→ TASK ITEM: Below are entries. Give back exactly the lines from the one containing "[0:00.00-0:01.00]" through the one containing "What the speaker", inclusive, without the pictures.

→ RECORDS SUPPLIED:
*** Begin section ***

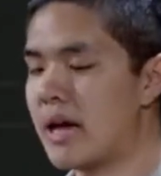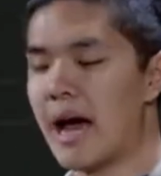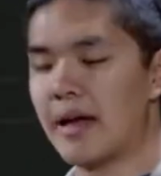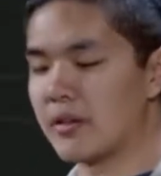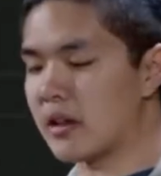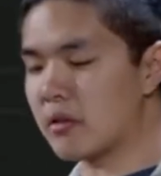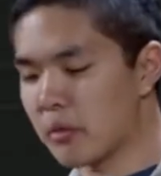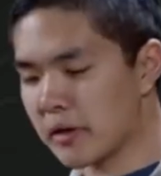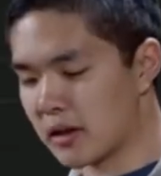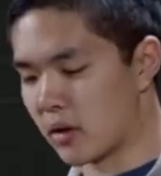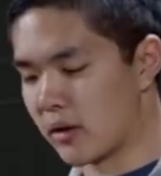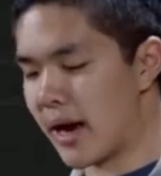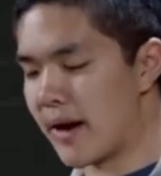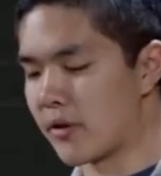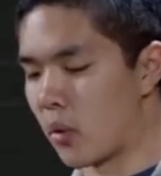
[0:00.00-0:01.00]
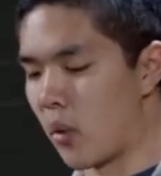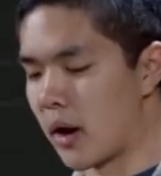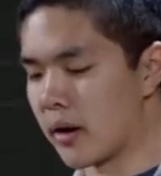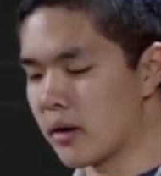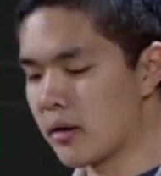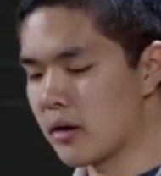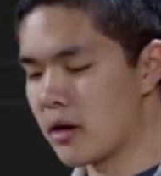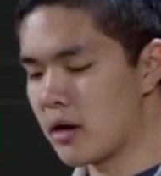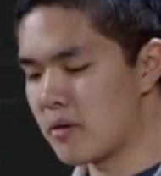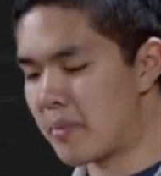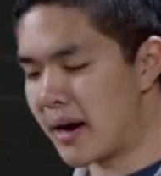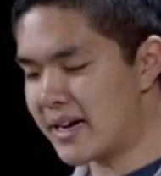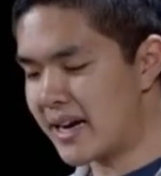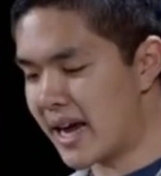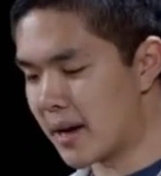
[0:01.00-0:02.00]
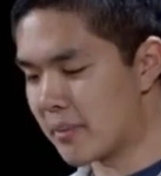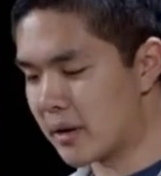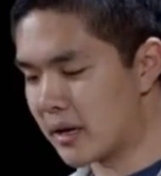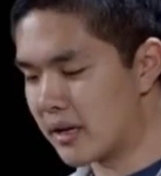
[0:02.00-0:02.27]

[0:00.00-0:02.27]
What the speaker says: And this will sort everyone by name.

*** End section ***
*** Begin section ***

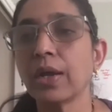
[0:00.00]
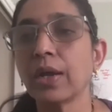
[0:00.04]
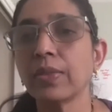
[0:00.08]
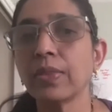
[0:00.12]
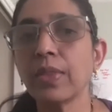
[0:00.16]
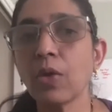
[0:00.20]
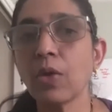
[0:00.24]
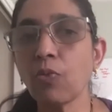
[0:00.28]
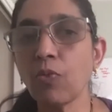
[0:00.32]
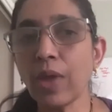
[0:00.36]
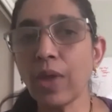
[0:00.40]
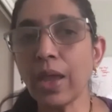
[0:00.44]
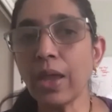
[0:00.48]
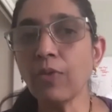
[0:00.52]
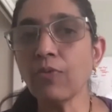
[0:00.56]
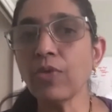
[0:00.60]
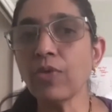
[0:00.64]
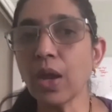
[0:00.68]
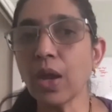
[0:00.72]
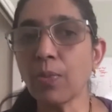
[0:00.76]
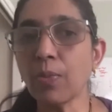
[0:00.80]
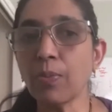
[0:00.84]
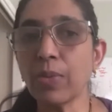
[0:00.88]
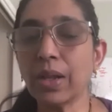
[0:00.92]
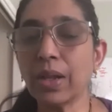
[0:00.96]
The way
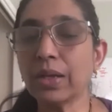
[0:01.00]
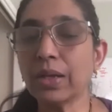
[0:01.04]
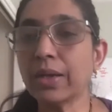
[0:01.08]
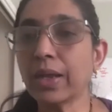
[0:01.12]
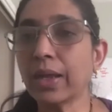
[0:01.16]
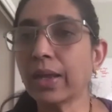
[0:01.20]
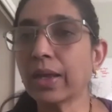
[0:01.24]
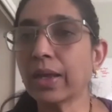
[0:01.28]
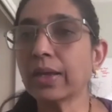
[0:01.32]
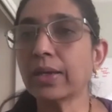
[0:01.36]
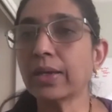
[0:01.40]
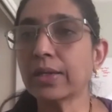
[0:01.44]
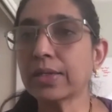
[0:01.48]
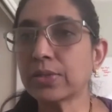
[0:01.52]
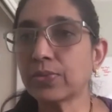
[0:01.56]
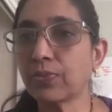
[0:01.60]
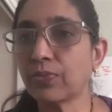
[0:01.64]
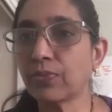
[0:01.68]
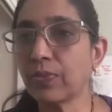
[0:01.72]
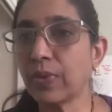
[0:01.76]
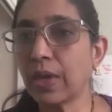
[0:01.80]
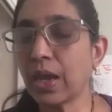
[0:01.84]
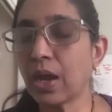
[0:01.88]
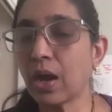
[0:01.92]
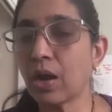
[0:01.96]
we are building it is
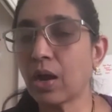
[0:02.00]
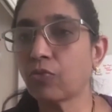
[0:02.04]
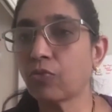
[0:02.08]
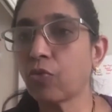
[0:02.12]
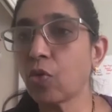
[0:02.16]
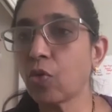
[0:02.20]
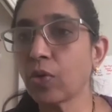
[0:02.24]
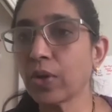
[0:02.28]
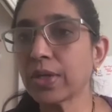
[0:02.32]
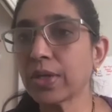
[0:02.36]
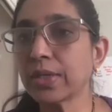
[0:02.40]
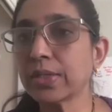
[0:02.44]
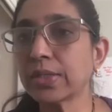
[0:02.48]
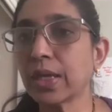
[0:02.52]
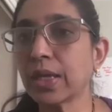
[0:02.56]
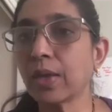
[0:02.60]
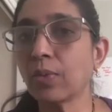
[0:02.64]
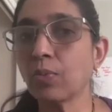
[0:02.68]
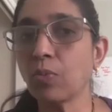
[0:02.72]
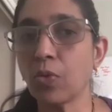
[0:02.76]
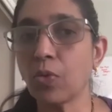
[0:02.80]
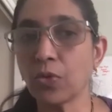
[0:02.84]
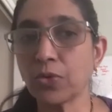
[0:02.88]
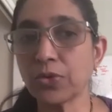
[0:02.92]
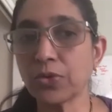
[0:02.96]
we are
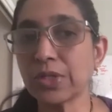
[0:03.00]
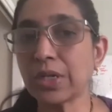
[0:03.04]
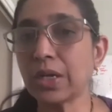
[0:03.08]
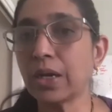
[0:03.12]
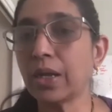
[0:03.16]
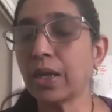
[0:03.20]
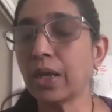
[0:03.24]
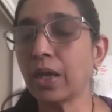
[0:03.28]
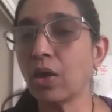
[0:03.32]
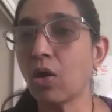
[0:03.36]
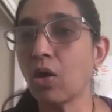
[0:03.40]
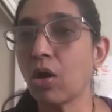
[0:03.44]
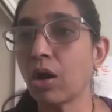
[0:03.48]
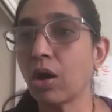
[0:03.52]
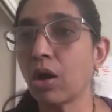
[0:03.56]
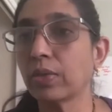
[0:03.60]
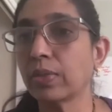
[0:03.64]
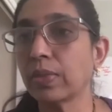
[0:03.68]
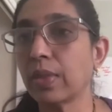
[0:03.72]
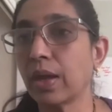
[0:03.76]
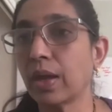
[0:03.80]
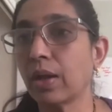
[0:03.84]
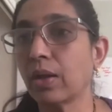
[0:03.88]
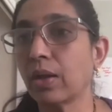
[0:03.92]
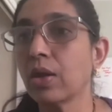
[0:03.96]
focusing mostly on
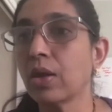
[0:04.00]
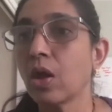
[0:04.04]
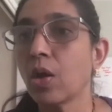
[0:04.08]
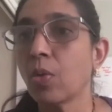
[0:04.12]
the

*** End section ***

→ ANSWER TO THIS EXERCISE:
[0:00.00-0:01.00]
[0:01.00-0:02.00]
[0:02.00-0:02.27]

[0:00.00-0:02.27]
What the speaker says: And this will sort everyone by name.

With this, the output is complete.